··· Records supplied ···
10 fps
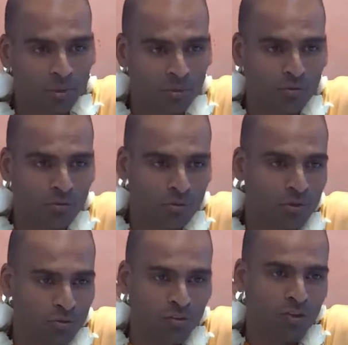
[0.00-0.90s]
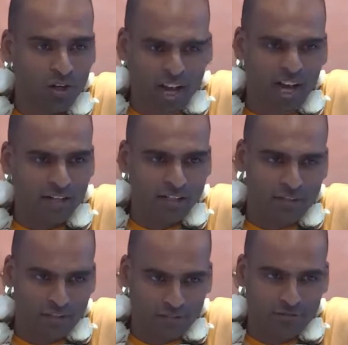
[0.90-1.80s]
because Sudras are
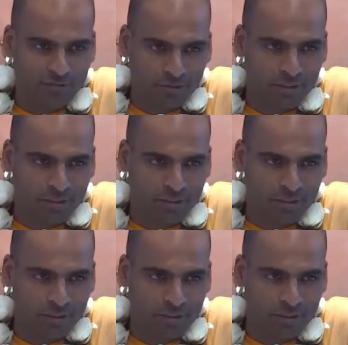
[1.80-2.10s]
active.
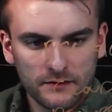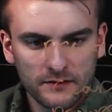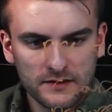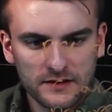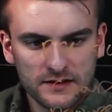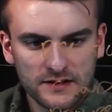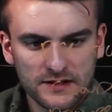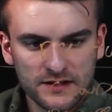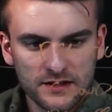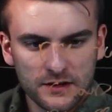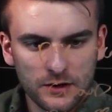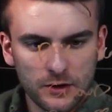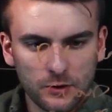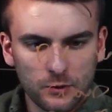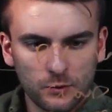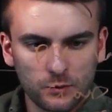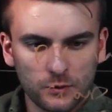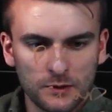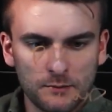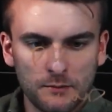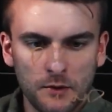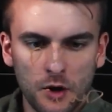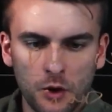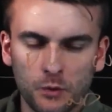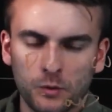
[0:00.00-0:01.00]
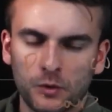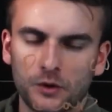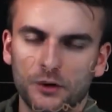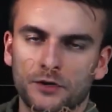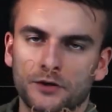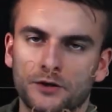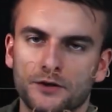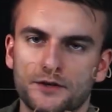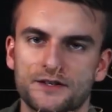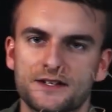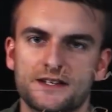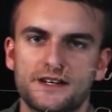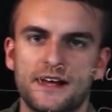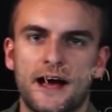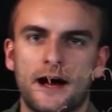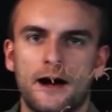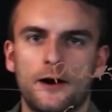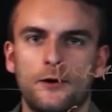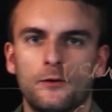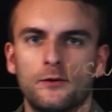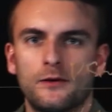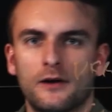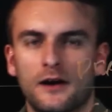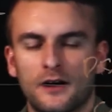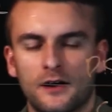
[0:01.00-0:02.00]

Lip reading: So remote workers now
···
=== Prompt ===
An exact reproduction of the data is needed, with no pictures included.

=== Expected output ===
10 fps
[0.00-0.90s]
[0.90-1.80s]
because Sudras are
[1.80-2.10s]
active.
[0:00.00-0:01.00]
[0:01.00-0:02.00]

Lip reading: So remote workers now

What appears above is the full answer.